Copy the listing below exactly. Pictures stay out of it.

Records provided Start Marker

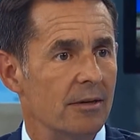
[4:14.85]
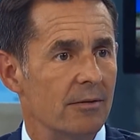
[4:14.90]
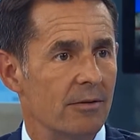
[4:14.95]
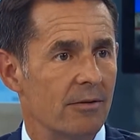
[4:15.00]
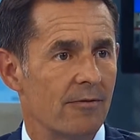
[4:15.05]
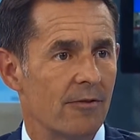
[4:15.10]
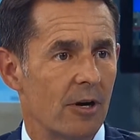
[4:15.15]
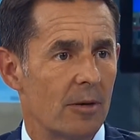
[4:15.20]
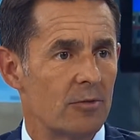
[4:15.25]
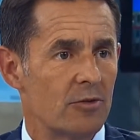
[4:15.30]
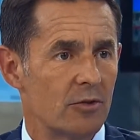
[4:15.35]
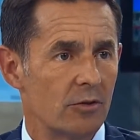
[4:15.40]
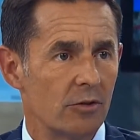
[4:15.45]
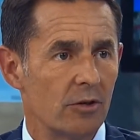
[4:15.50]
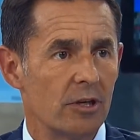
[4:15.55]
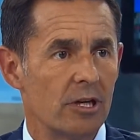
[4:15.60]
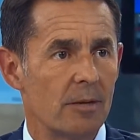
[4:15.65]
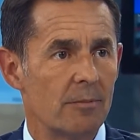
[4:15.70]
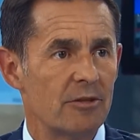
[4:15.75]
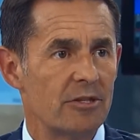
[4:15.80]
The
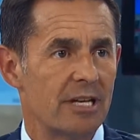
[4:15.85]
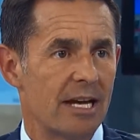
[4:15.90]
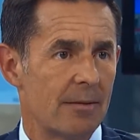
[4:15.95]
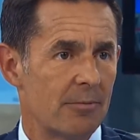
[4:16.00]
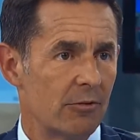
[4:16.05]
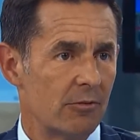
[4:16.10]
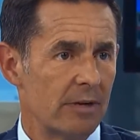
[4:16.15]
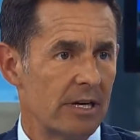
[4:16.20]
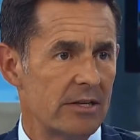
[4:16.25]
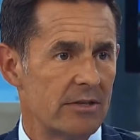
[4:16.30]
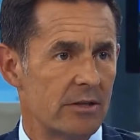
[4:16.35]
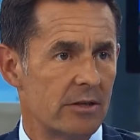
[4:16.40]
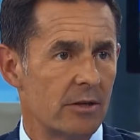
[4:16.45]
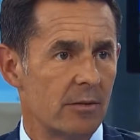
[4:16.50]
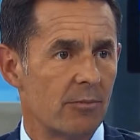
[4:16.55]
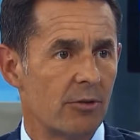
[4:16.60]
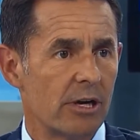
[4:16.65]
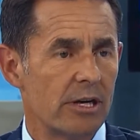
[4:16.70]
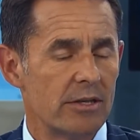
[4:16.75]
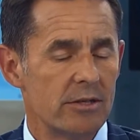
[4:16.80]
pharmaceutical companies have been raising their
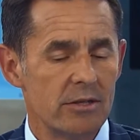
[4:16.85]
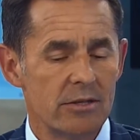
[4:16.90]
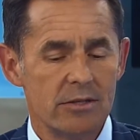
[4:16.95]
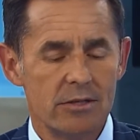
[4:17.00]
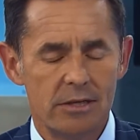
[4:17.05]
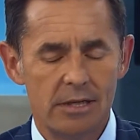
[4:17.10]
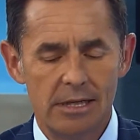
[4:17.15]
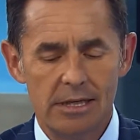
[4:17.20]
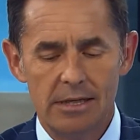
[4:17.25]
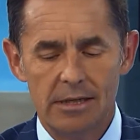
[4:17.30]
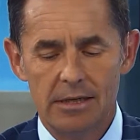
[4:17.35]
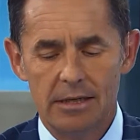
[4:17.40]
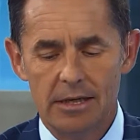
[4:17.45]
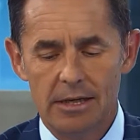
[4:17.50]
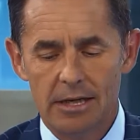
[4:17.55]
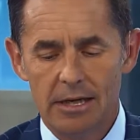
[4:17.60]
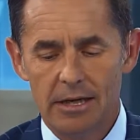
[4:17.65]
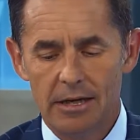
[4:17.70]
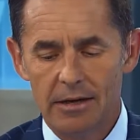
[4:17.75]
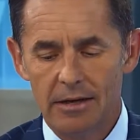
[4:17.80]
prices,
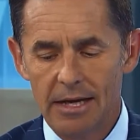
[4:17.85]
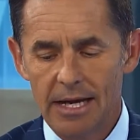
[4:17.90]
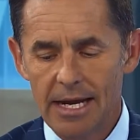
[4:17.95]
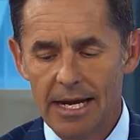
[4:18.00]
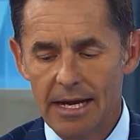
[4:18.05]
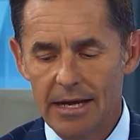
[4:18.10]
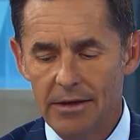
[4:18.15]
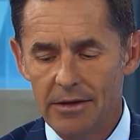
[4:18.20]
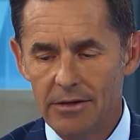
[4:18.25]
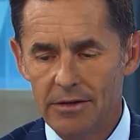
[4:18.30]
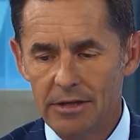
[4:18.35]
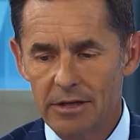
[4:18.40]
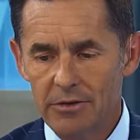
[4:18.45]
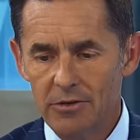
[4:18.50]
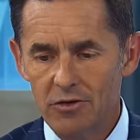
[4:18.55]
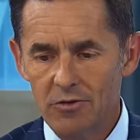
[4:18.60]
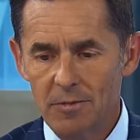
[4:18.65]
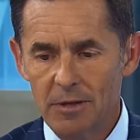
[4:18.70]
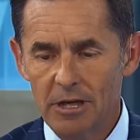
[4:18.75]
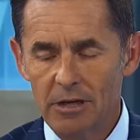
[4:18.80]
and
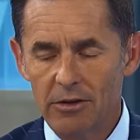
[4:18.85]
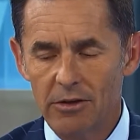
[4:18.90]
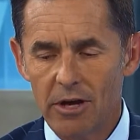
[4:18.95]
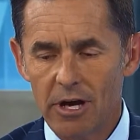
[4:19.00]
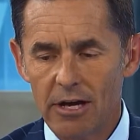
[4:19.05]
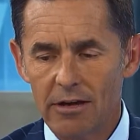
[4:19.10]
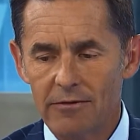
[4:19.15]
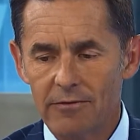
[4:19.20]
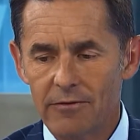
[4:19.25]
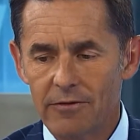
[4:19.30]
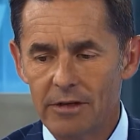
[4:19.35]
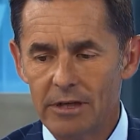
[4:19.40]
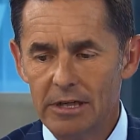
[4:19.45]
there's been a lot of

Records provided End Marker

▶ [Output of the exercise]
[4:14.85]
[4:14.90]
[4:14.95]
[4:15.00]
[4:15.05]
[4:15.10]
[4:15.15]
[4:15.20]
[4:15.25]
[4:15.30]
[4:15.35]
[4:15.40]
[4:15.45]
[4:15.50]
[4:15.55]
[4:15.60]
[4:15.65]
[4:15.70]
[4:15.75]
[4:15.80]
The
[4:15.85]
[4:15.90]
[4:15.95]
[4:16.00]
[4:16.05]
[4:16.10]
[4:16.15]
[4:16.20]
[4:16.25]
[4:16.30]
[4:16.35]
[4:16.40]
[4:16.45]
[4:16.50]
[4:16.55]
[4:16.60]
[4:16.65]
[4:16.70]
[4:16.75]
[4:16.80]
pharmaceutical companies have been raising their
[4:16.85]
[4:16.90]
[4:16.95]
[4:17.00]
[4:17.05]
[4:17.10]
[4:17.15]
[4:17.20]
[4:17.25]
[4:17.30]
[4:17.35]
[4:17.40]
[4:17.45]
[4:17.50]
[4:17.55]
[4:17.60]
[4:17.65]
[4:17.70]
[4:17.75]
[4:17.80]
prices,
[4:17.85]
[4:17.90]
[4:17.95]
[4:18.00]
[4:18.05]
[4:18.10]
[4:18.15]
[4:18.20]
[4:18.25]
[4:18.30]
[4:18.35]
[4:18.40]
[4:18.45]
[4:18.50]
[4:18.55]
[4:18.60]
[4:18.65]
[4:18.70]
[4:18.75]
[4:18.80]
and
[4:18.85]
[4:18.90]
[4:18.95]
[4:19.00]
[4:19.05]
[4:19.10]
[4:19.15]
[4:19.20]
[4:19.25]
[4:19.30]
[4:19.35]
[4:19.40]
[4:19.45]
there's been a lot of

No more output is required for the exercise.